Mechanically verify the privacy boundary before keeping anything — drop (do not report) any finding with violations:
```
python3 ${CLAUDE_PLUGIN_ROOT}/../../scripts/eval_rawlog.py \
  --validate memory/tier2-findings.json
```

4. Suggest (write the report)

Write reports/session-review-<date>.md (or --out). Rank the suggestions and, for each, record: the tag ({token|rework|accuracy} from the digest, or a Tier-2 lens {methodology|harness|devex}), the evidence (metrics only), the concrete target artifact, the proposed change, and the hand-off destination from the table below. Nothing is auto-applied.

The methodology lens (from Step 2b only) observes the operator's own habits (e.g. deferring decisions with no owner). These have no target artifact and no hook — their hand-off is "to the human, as an observation." Put them under their own report heading; never route them to a gate.

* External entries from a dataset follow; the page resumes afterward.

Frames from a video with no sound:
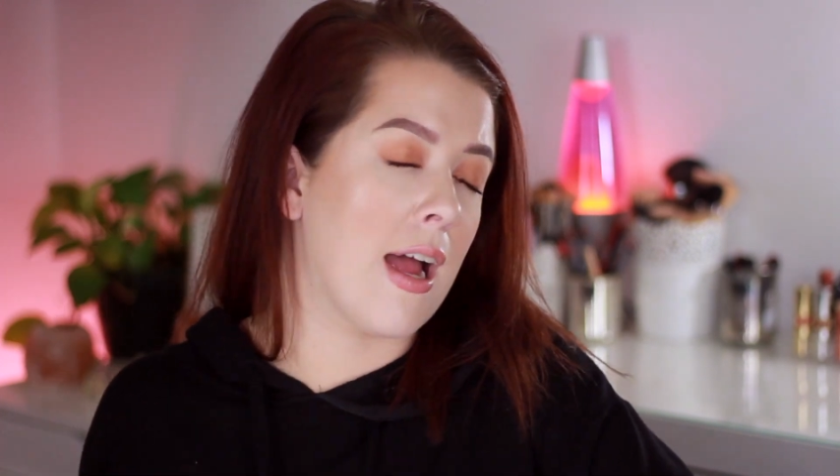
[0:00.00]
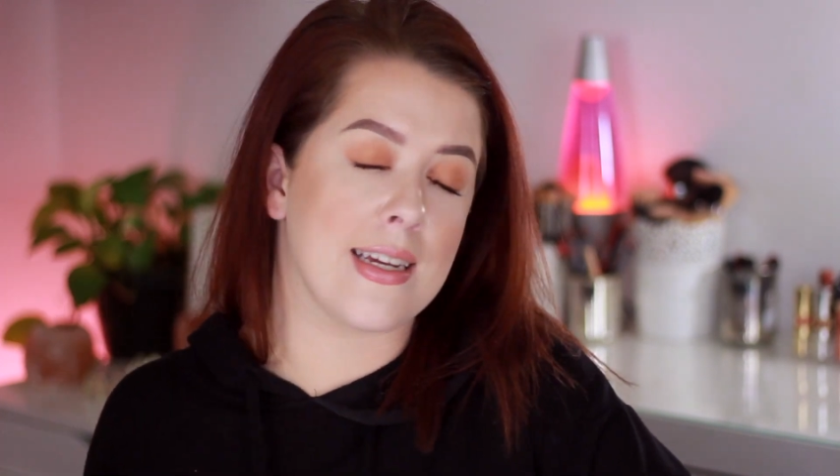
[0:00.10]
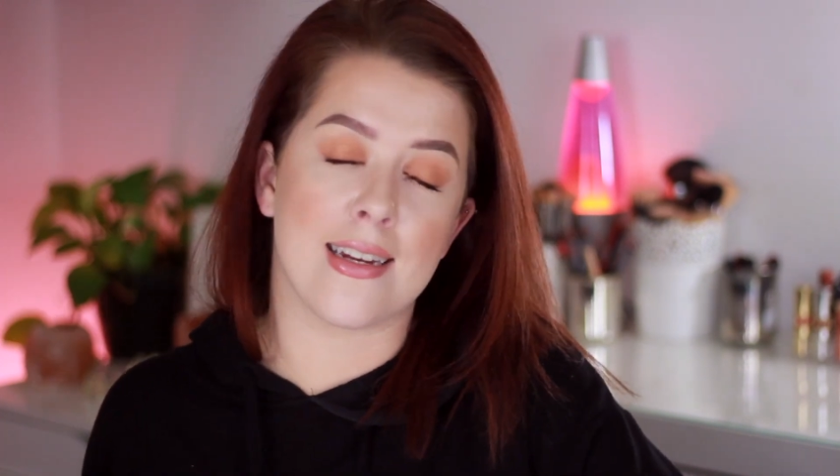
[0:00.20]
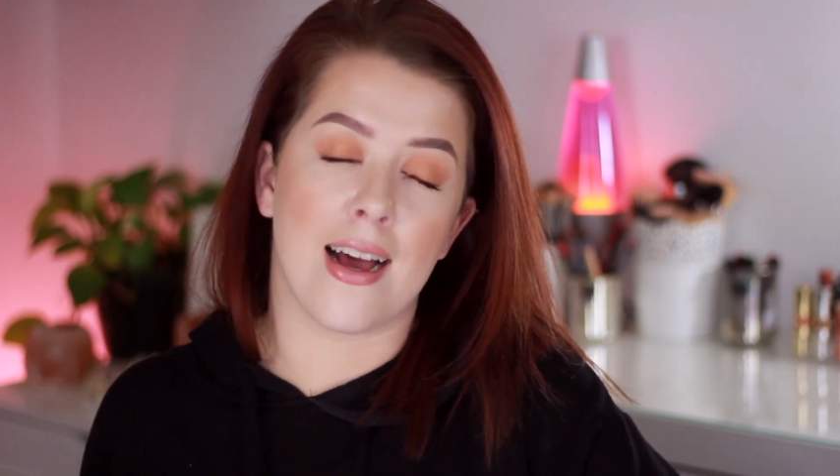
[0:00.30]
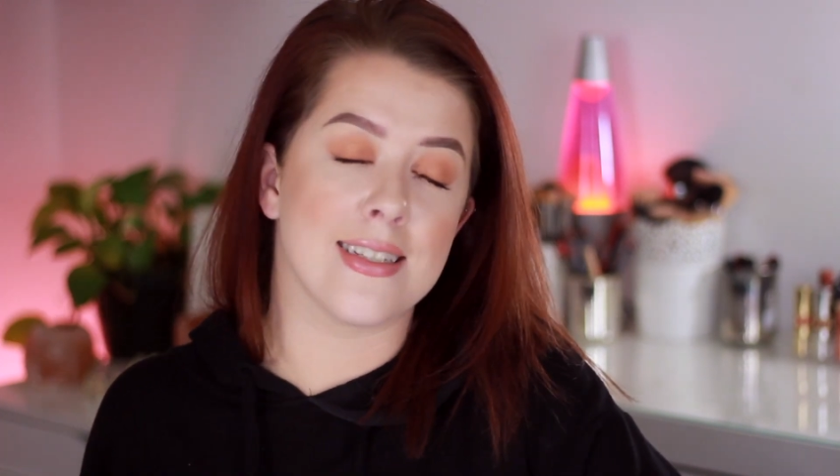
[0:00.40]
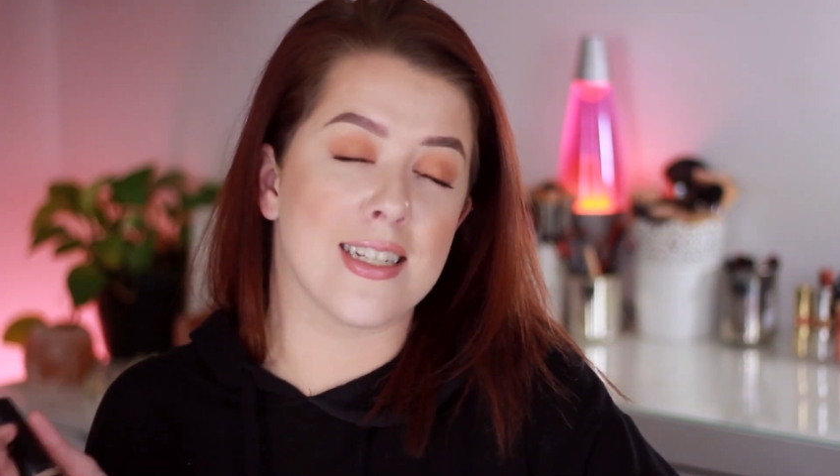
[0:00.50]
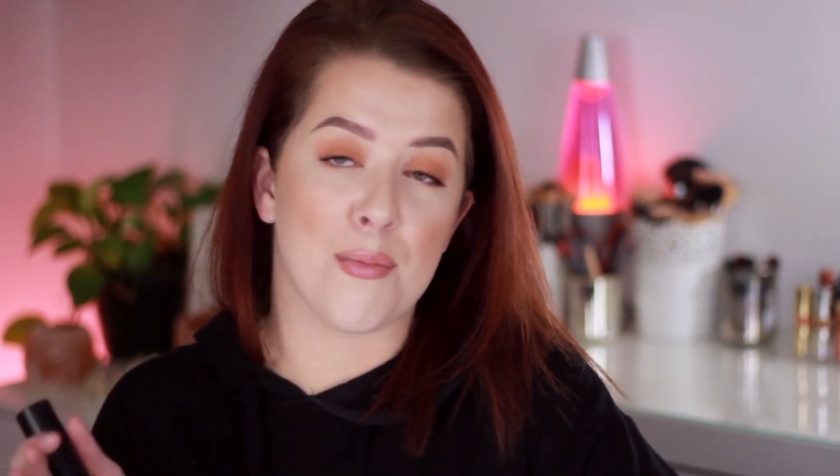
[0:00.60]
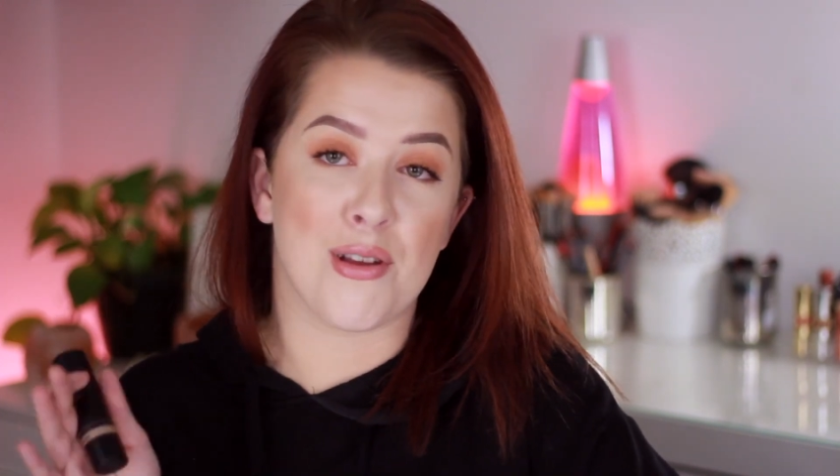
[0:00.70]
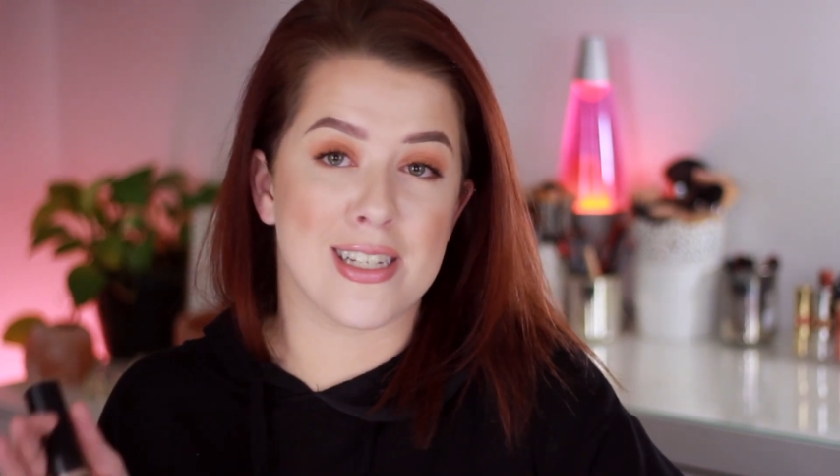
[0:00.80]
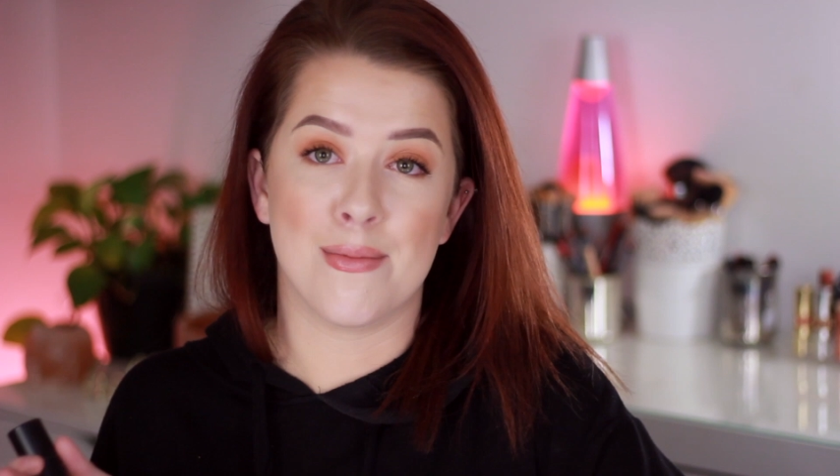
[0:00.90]
cannot
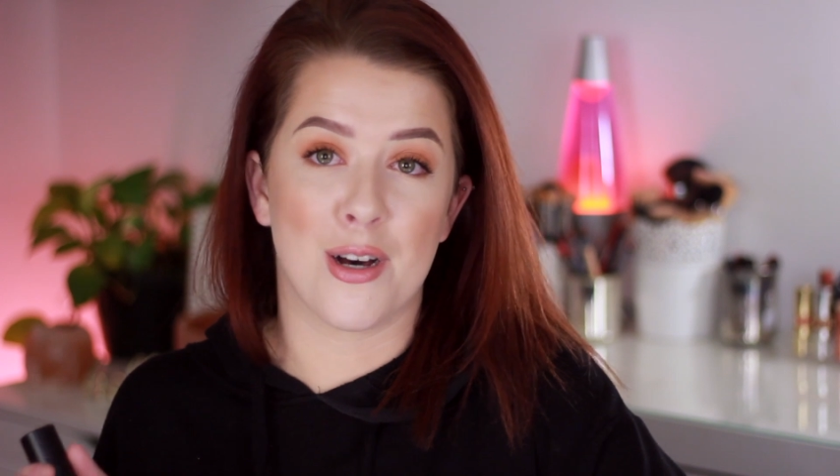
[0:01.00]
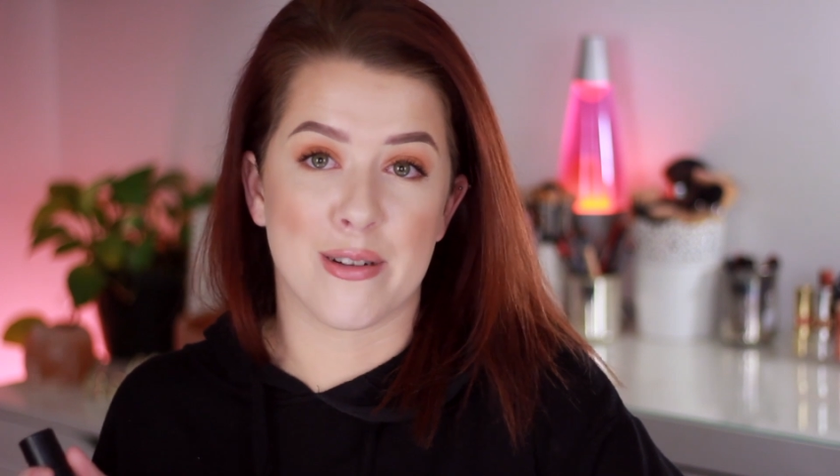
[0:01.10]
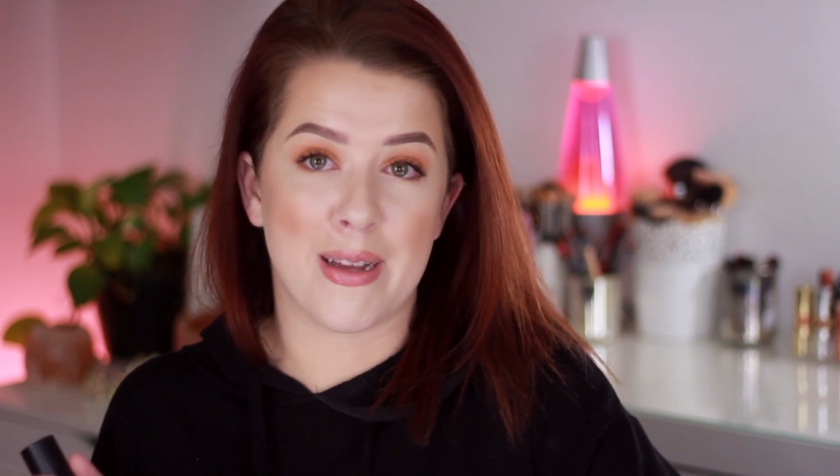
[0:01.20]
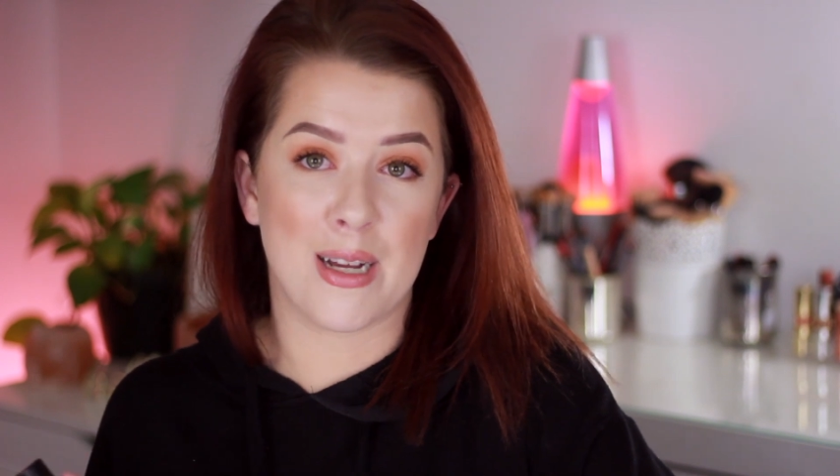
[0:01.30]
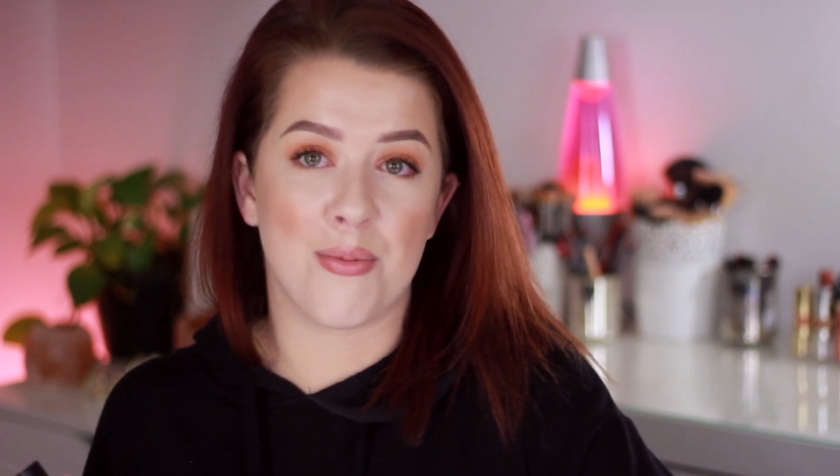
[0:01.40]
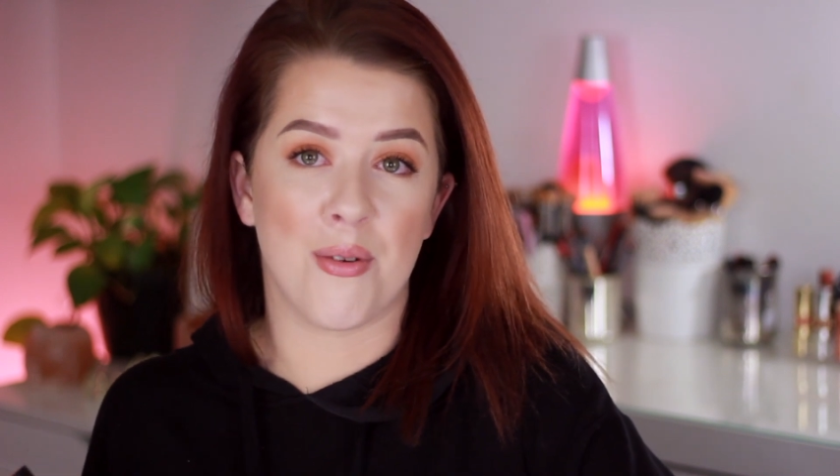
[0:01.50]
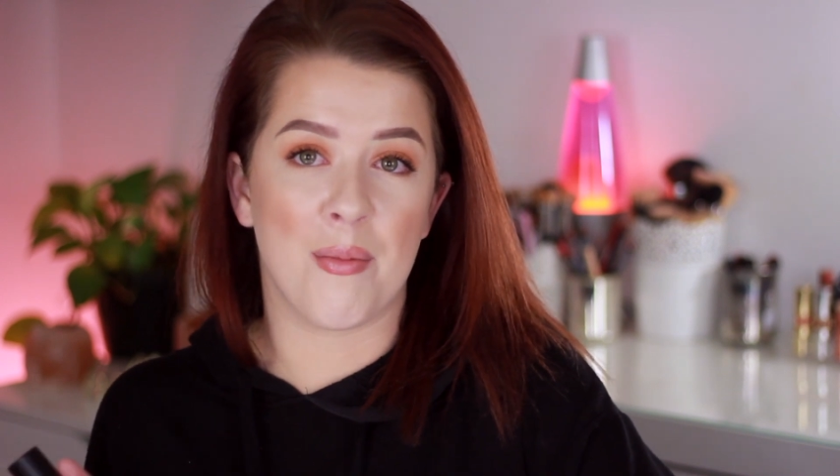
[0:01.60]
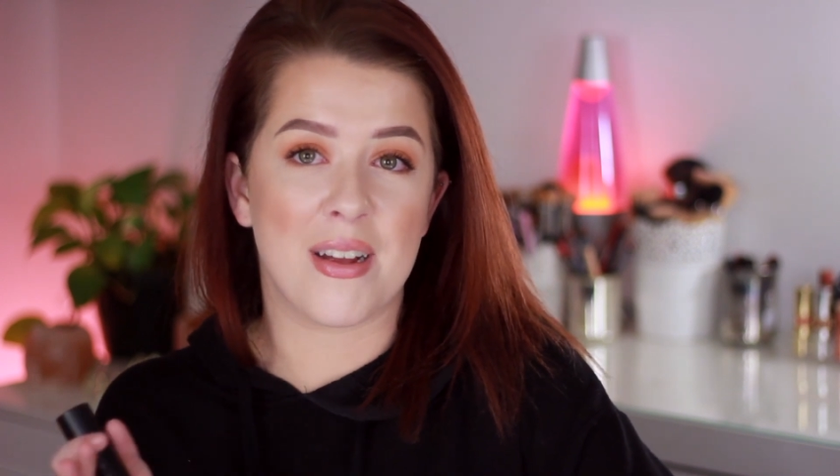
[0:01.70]
stop using the Milk Makeup one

Suggestion kind	Hand off to
Config / prompt / convention fix	`/feedback-learning`
Effort re-banding	`/harness-audit` + `.claude/model-ladder.json`
New / changed detection rule	`/agent-eval` (validate before shipping)
Token-heavy skill / agent	`token-efficiency-review`
Operator methodology observation (`methodology`)	the human, as an observation — no artifact, no hook

5. Persist the trend (#129)

Append one metrics-only summary record to the trend stream so /harness-audit can consume real-session data over time:

python3 ${CLAUDE_PLUGIN_ROOT}/../../scripts/session_extract.py \
  --plugin-root ${CLAUDE_PLUGIN_ROOT} --append metrics/session-digest.jsonl >/dev/null

The appended record holds aggregate counts only — no file names, prompts, or code (see the schema in the eval-system docs).

6. Report

Print the report path and the top-ranked suggestions. Do not invent numbers — cite exactly what the digest and the analysis agent emit.

OSS complements

For continuous quantitative monitoring, recommend (don't replace) ccusage, native OpenTelemetry, and claude-code-log. This skill covers the plugin-specific qualitative suggestions those tools cannot — they don't know this plugin's agents/skills. See the eval-system docs for details.